Task item: Return exactly the lines of the records below, starting at the line that contains "Spoken language: Portuguese" and ending at the line that contains "[6.00-7.00s]", with both of those lines kept.

Information provided:
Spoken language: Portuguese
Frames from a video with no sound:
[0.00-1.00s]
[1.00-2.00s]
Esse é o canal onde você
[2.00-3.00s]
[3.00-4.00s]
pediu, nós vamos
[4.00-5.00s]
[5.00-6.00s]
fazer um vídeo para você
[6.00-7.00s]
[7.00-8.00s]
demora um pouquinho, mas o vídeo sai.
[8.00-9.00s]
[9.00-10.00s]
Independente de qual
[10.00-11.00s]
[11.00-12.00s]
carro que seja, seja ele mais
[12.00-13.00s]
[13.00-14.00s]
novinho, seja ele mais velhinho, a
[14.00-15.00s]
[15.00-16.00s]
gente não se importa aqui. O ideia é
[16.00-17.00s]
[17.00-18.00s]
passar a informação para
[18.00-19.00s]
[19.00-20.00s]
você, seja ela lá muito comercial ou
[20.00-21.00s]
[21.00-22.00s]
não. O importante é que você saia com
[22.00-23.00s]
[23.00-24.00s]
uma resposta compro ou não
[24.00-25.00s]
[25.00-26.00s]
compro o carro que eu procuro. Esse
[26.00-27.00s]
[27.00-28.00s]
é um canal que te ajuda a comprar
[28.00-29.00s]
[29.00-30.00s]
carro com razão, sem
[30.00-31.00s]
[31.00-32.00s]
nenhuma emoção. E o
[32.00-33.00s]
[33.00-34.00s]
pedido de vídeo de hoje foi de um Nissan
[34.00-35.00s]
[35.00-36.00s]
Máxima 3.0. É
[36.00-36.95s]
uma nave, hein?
* * *
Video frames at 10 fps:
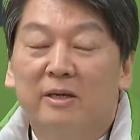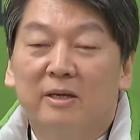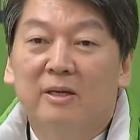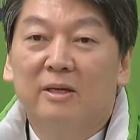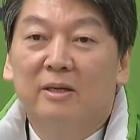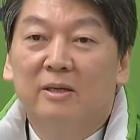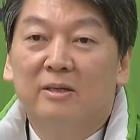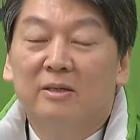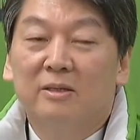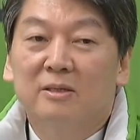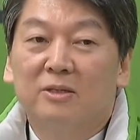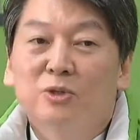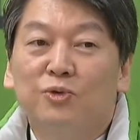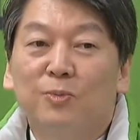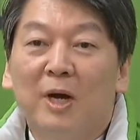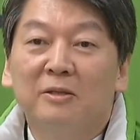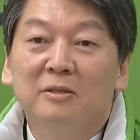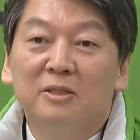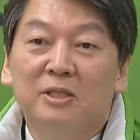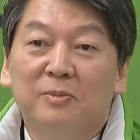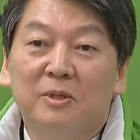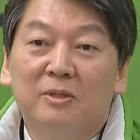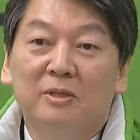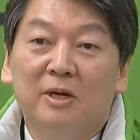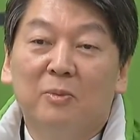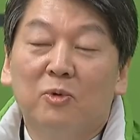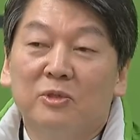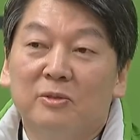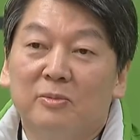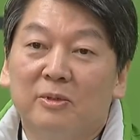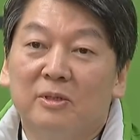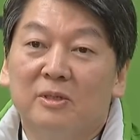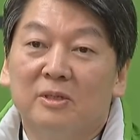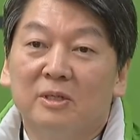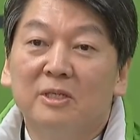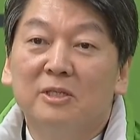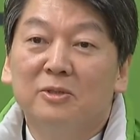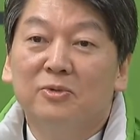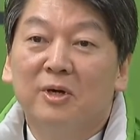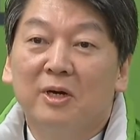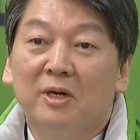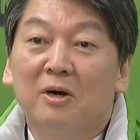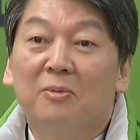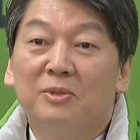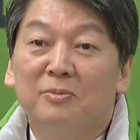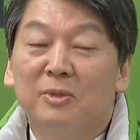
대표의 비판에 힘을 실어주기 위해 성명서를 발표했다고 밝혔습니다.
...
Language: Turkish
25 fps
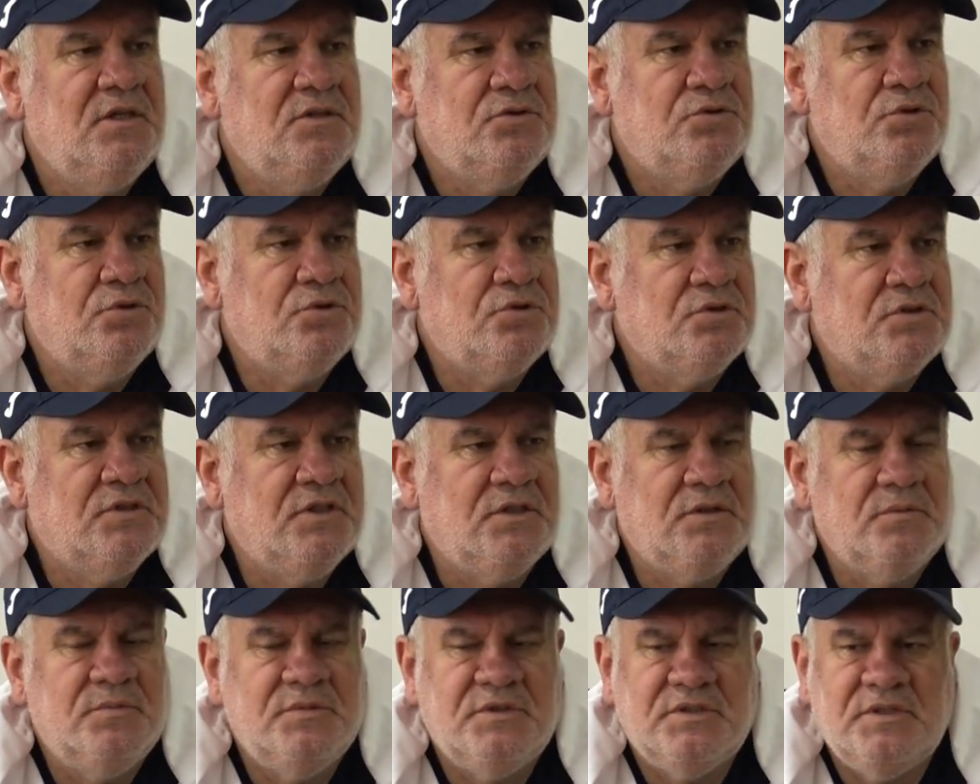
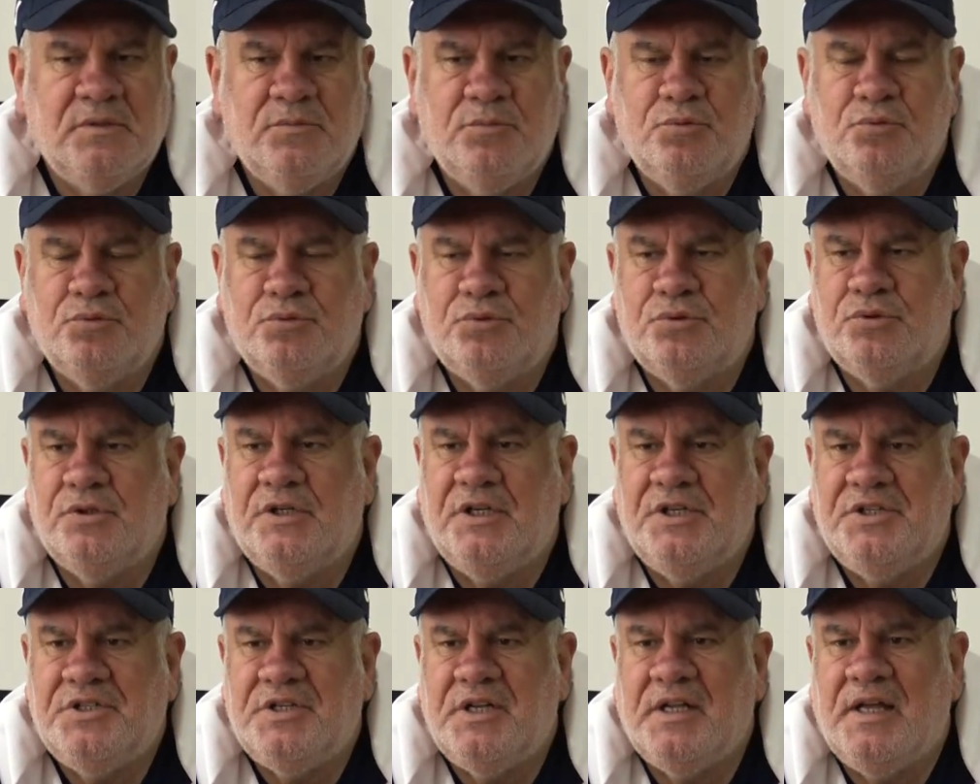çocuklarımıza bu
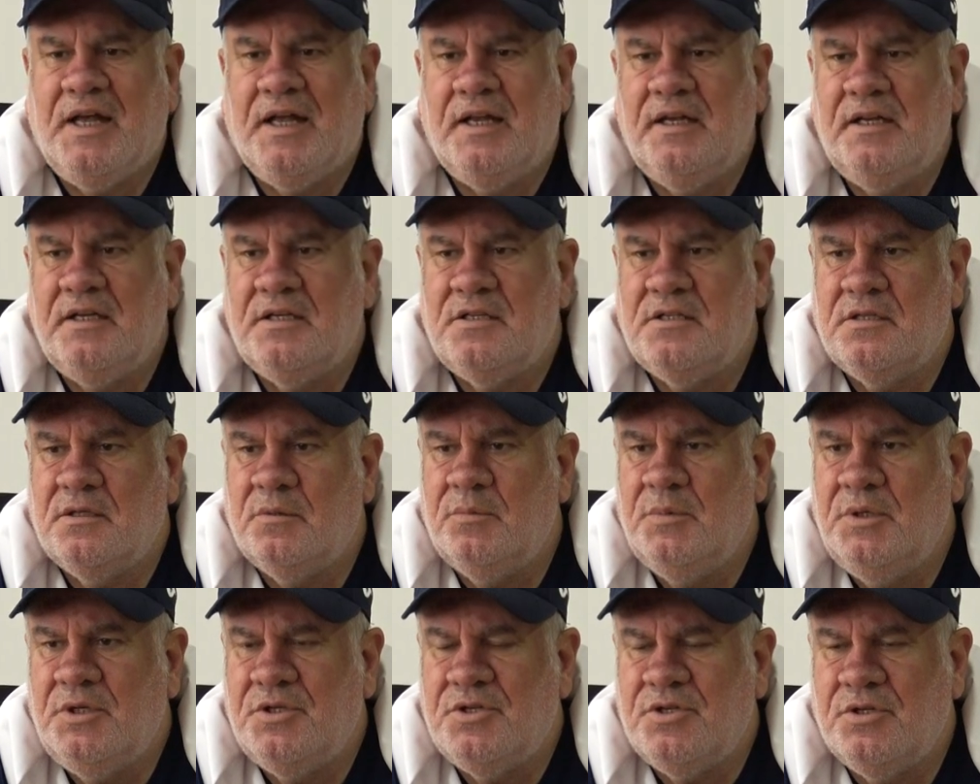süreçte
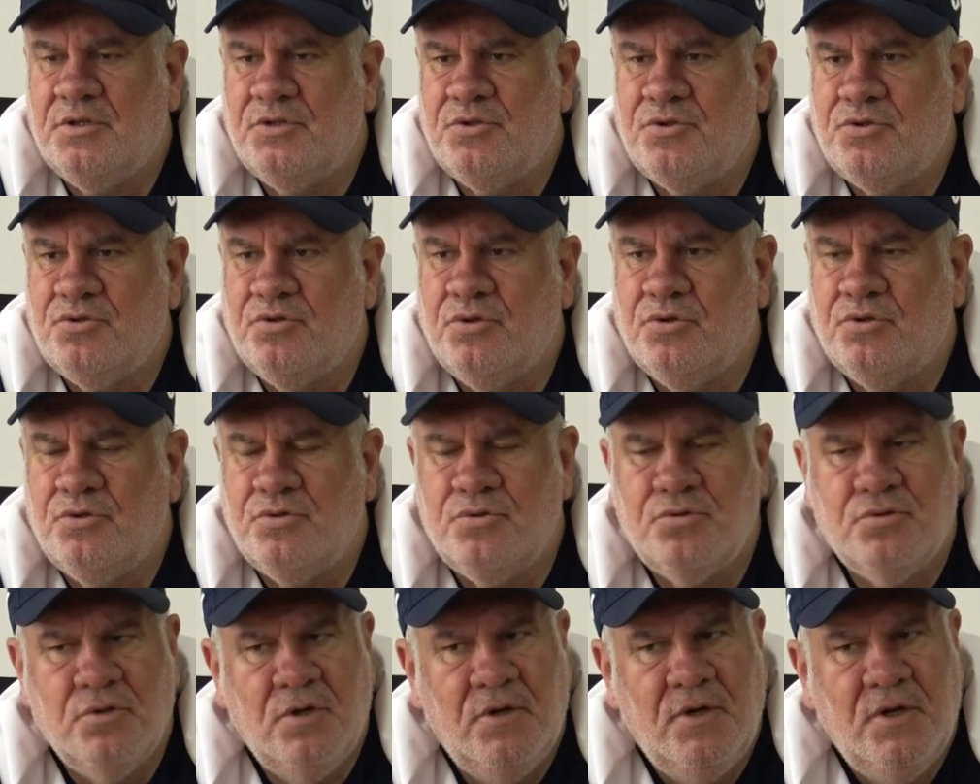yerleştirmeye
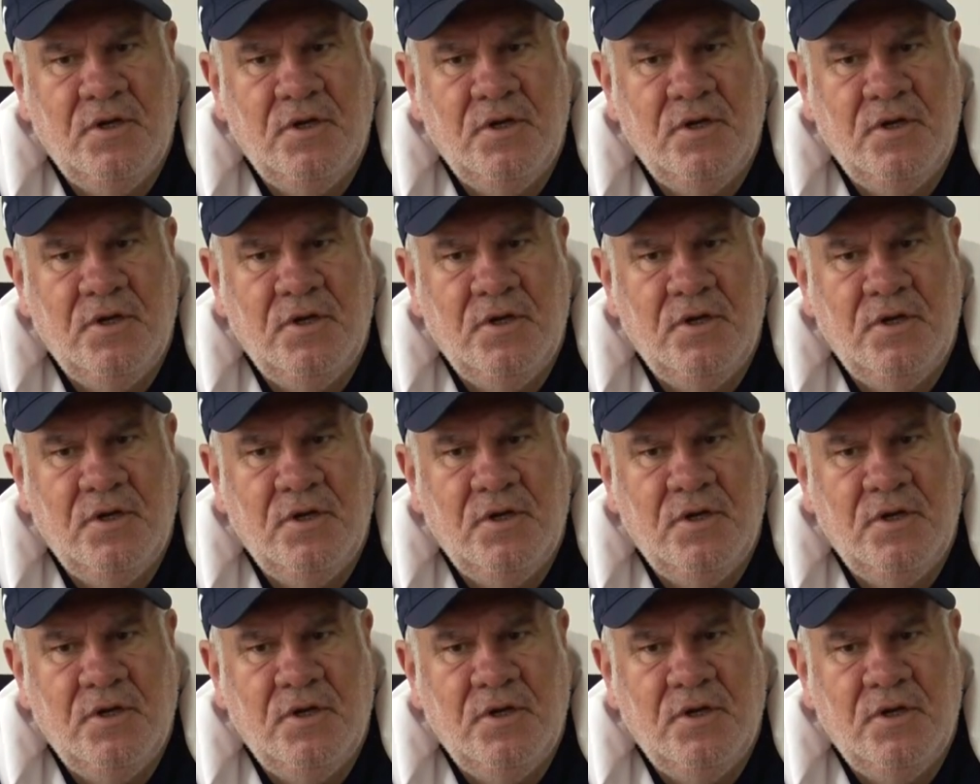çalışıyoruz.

Written answer:
Spoken language: Portuguese
Frames from a video with no sound:
[0.00-1.00s]
[1.00-2.00s]
Esse é o canal onde você
[2.00-3.00s]
[3.00-4.00s]
pediu, nós vamos
[4.00-5.00s]
[5.00-6.00s]
fazer um vídeo para você
[6.00-7.00s]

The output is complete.